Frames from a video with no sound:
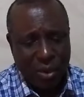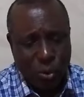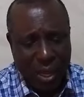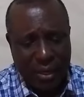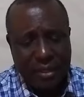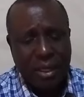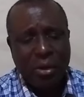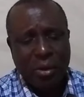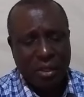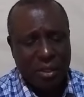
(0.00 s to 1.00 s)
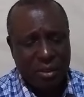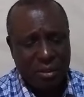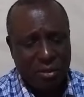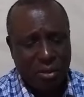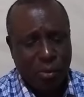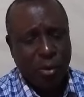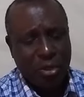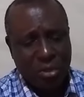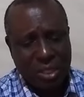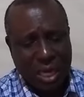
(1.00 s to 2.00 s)
where is the Lord who
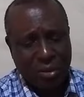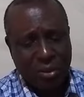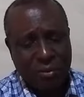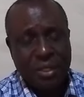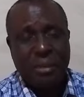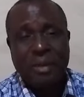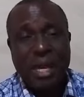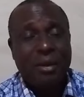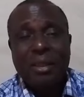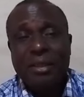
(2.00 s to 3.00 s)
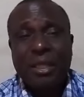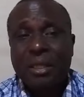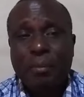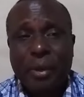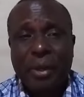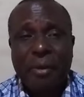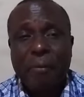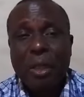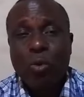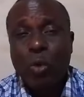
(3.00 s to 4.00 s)
brought us out of Egypt? Now, this is the point.
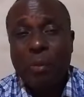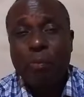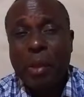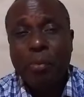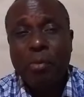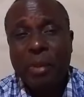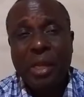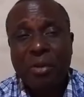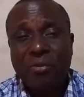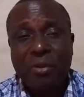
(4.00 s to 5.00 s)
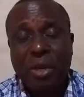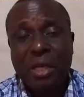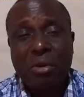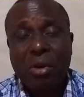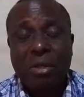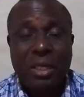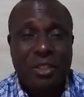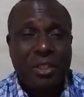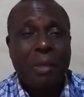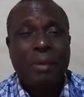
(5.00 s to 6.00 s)
When people begin to forget God,
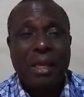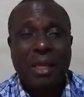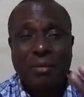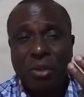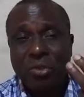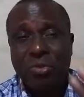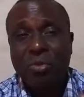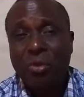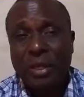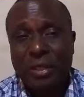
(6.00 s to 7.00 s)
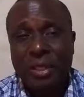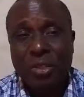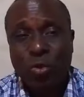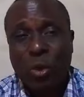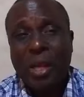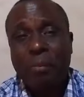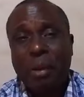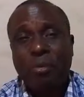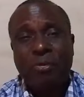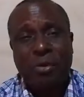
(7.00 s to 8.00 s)
this chapter gives us two reasons why
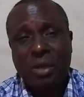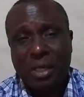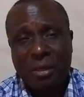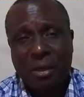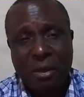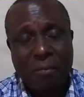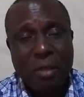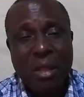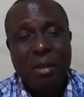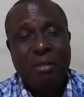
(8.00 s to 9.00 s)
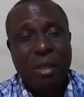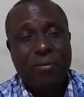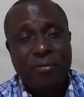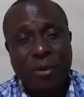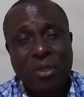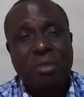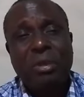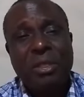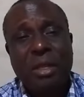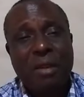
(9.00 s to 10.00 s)
people forget God. The first
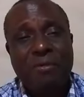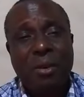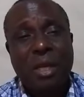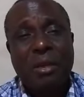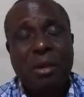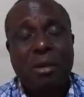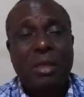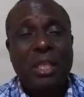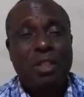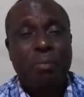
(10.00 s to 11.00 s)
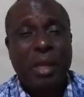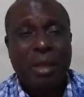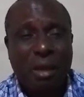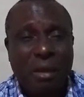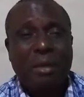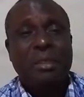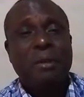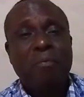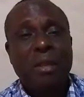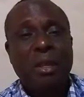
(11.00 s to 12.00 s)
reason they forget God is because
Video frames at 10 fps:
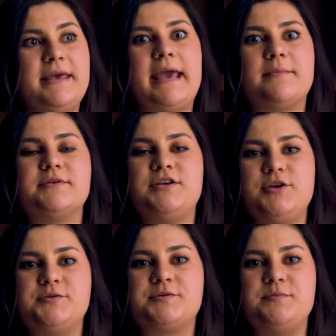being able to
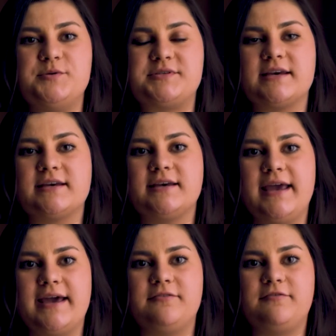use music
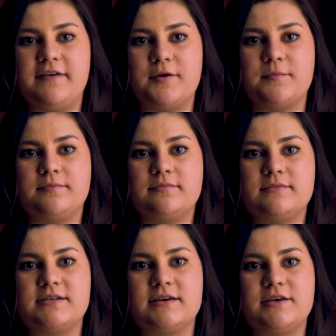and film
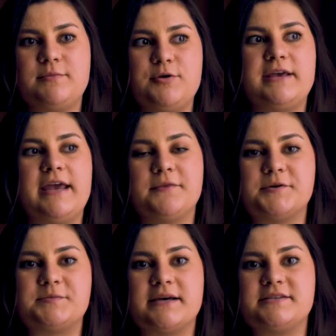to communicate
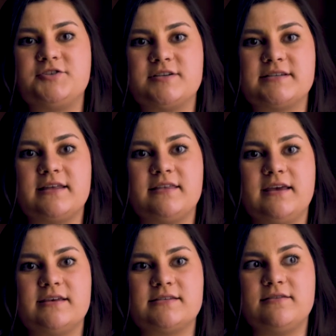those messages, I
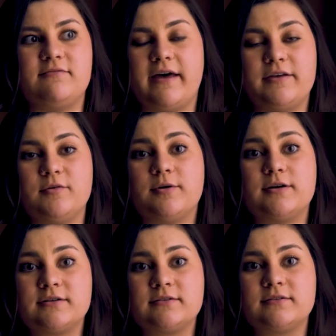think, is invaluable.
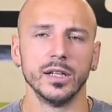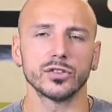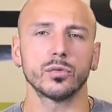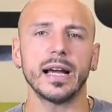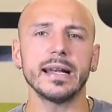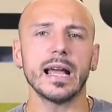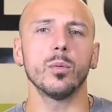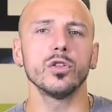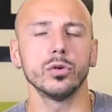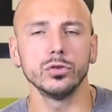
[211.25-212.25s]
So right now
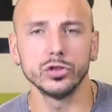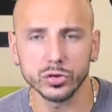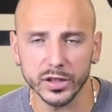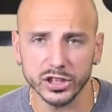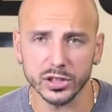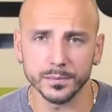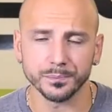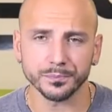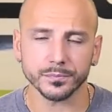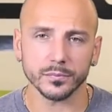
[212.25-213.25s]
with your nutrition,
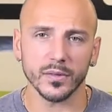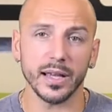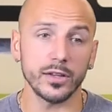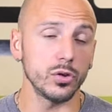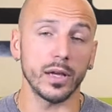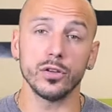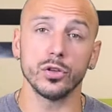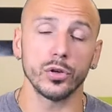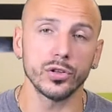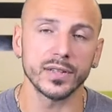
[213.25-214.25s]
and you
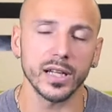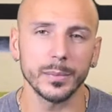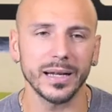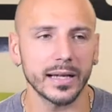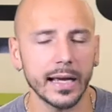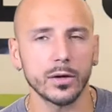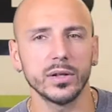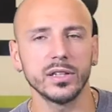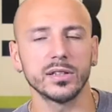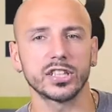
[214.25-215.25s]
know, you're telling me like, hey, I know
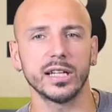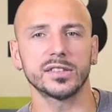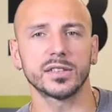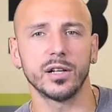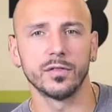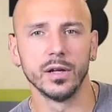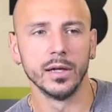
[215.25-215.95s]
I need to change stuff,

^^^^^^^^

TASK ITEM. The pictures stay out; copy the rest of the data word for word.

SOLUTION FOR THIS EXERCISE.
Frames from a video with no sound:
(0.00 s to 1.00 s)
(1.00 s to 2.00 s)
where is the Lord who
(2.00 s to 3.00 s)
(3.00 s to 4.00 s)
brought us out of Egypt? Now, this is the point.
(4.00 s to 5.00 s)
(5.00 s to 6.00 s)
When people begin to forget God,
(6.00 s to 7.00 s)
(7.00 s to 8.00 s)
this chapter gives us two reasons why
(8.00 s to 9.00 s)
(9.00 s to 10.00 s)
people forget God. The first
(10.00 s to 11.00 s)
(11.00 s to 12.00 s)
reason they forget God is because
Video frames at 10 fps:
being able to
use music
and film
to communicate
those messages, I
think, is invaluable.
[211.25-212.25s]
So right now
[212.25-213.25s]
with your nutrition,
[213.25-214.25s]
and you
[214.25-215.25s]
know, you're telling me like, hey, I know
[215.25-215.95s]
I need to change stuff,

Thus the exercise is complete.